• **Data for this task**:
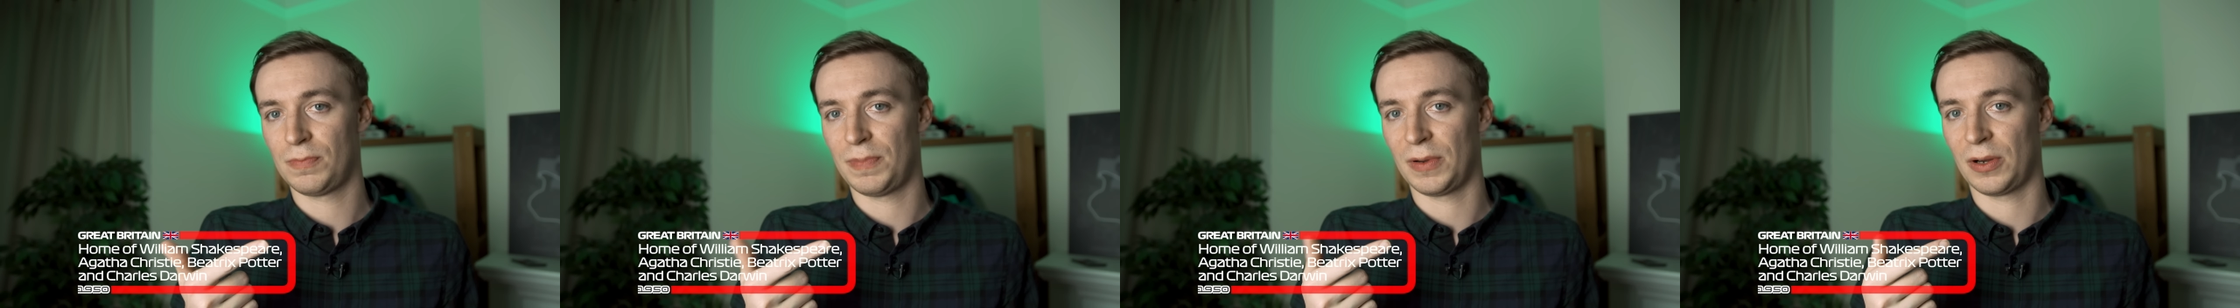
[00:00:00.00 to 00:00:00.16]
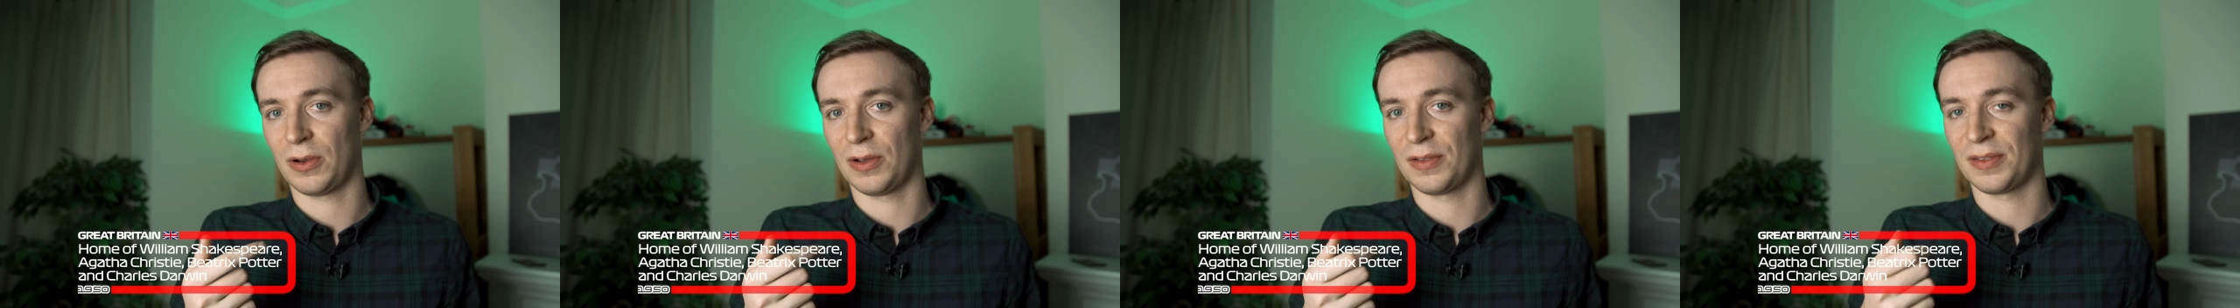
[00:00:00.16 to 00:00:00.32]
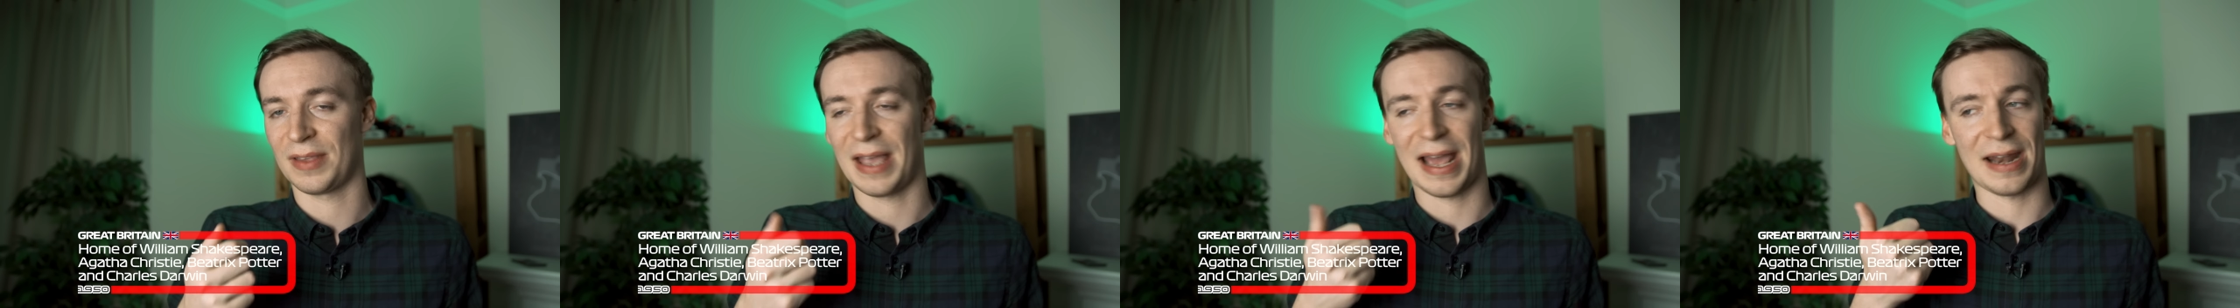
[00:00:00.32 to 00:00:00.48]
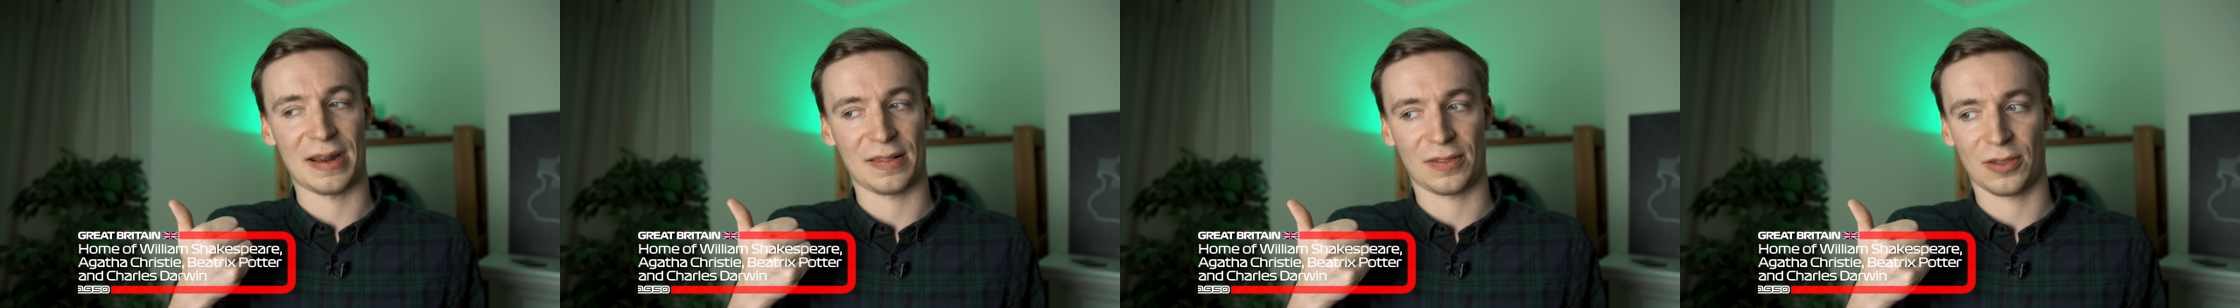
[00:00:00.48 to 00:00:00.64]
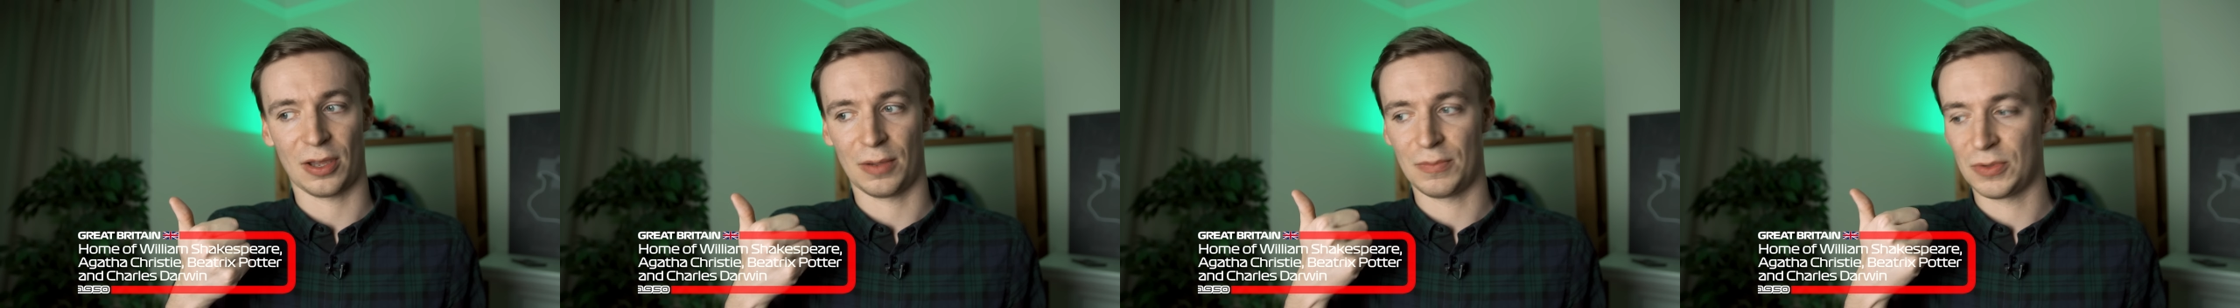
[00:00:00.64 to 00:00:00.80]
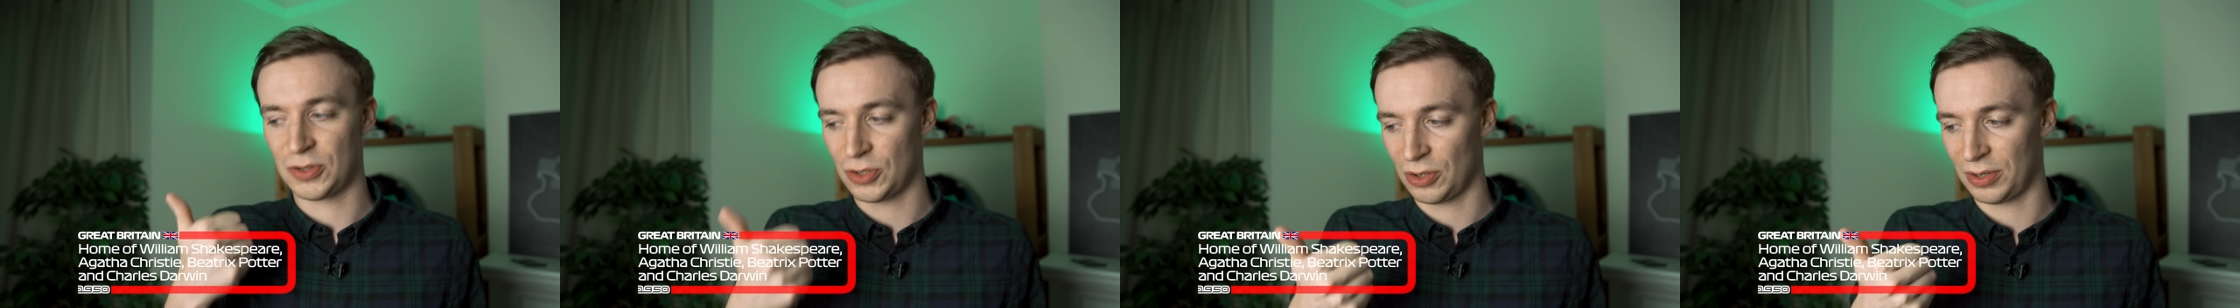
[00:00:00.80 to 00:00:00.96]
because at the
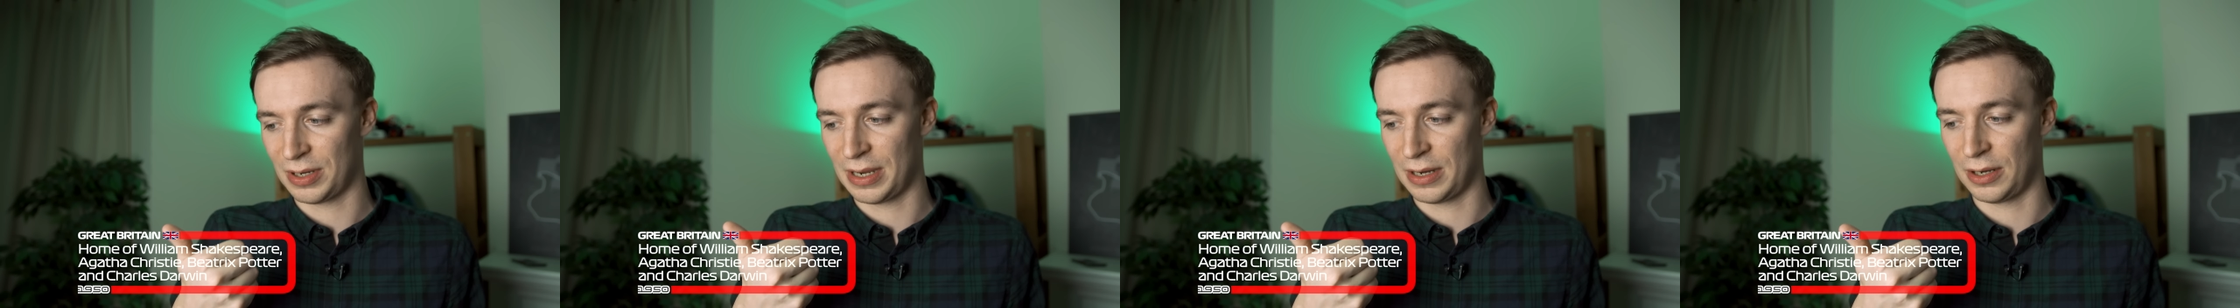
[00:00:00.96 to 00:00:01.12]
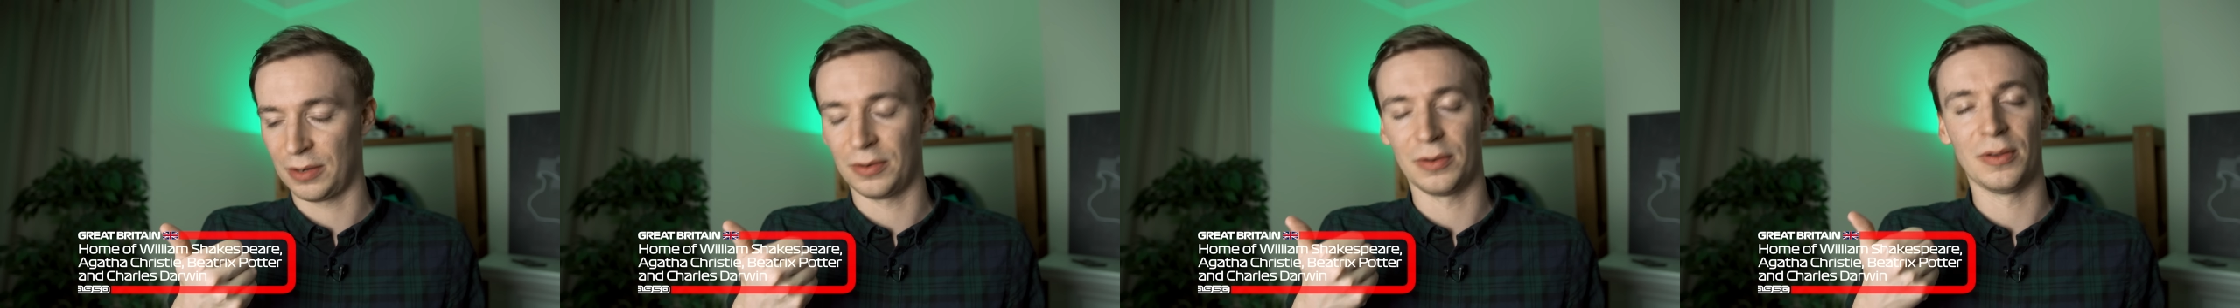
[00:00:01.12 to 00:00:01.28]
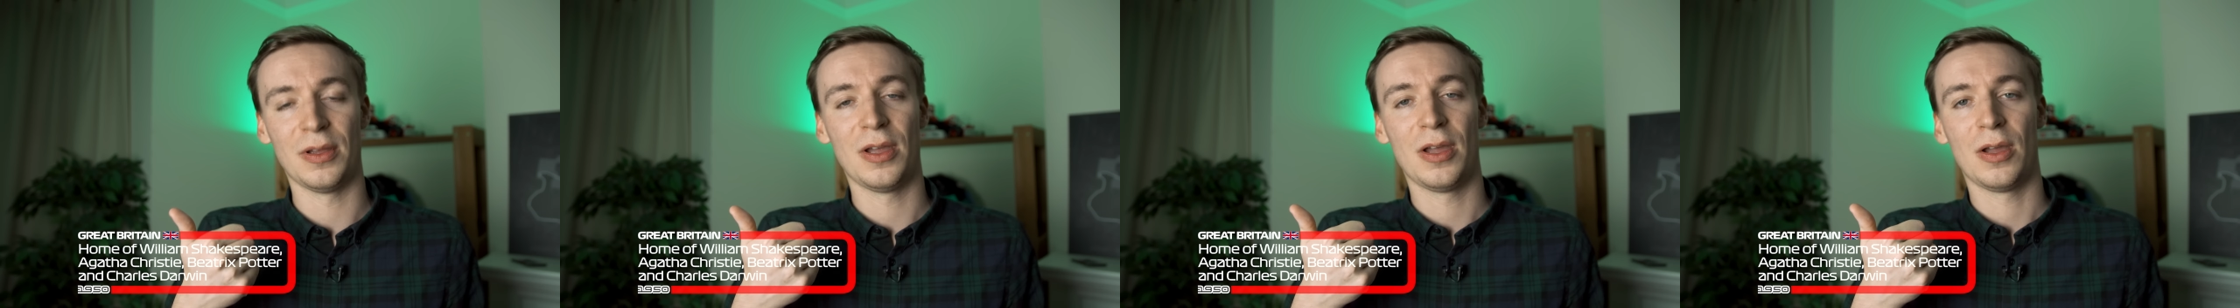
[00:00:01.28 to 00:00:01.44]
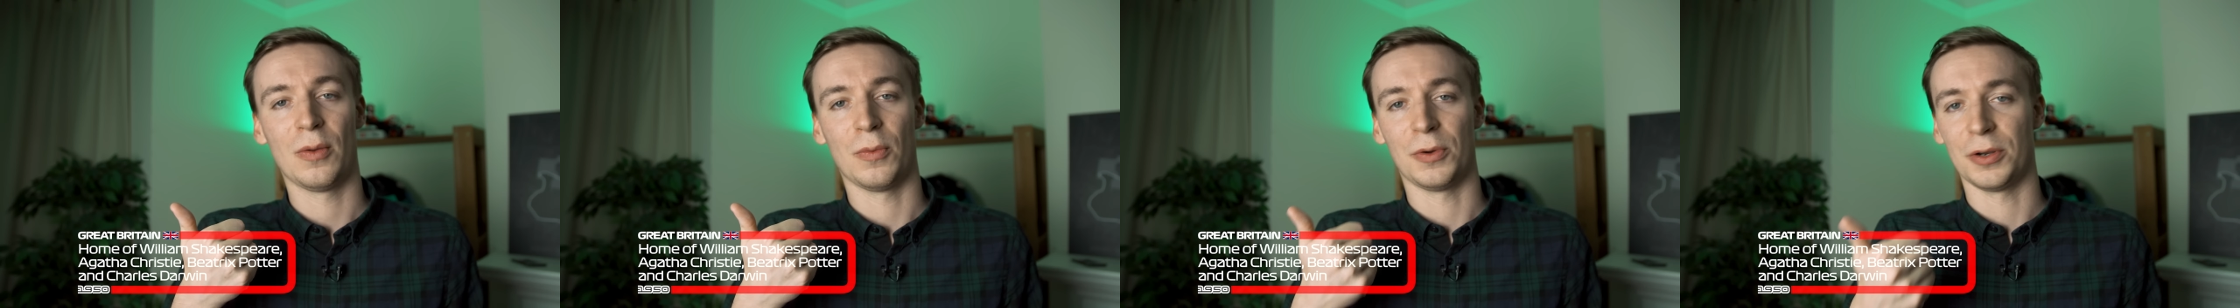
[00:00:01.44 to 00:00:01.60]
time John Lennon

• **What is required**:
The records above need to be printed in full and exactly, without any of the pictures.

• **Result below**:
[00:00:00.00 to 00:00:00.16]
[00:00:00.16 to 00:00:00.32]
[00:00:00.32 to 00:00:00.48]
[00:00:00.48 to 00:00:00.64]
[00:00:00.64 to 00:00:00.80]
[00:00:00.80 to 00:00:00.96]
because at the
[00:00:00.96 to 00:00:01.12]
[00:00:01.12 to 00:00:01.28]
[00:00:01.28 to 00:00:01.44]
[00:00:01.44 to 00:00:01.60]
time John Lennon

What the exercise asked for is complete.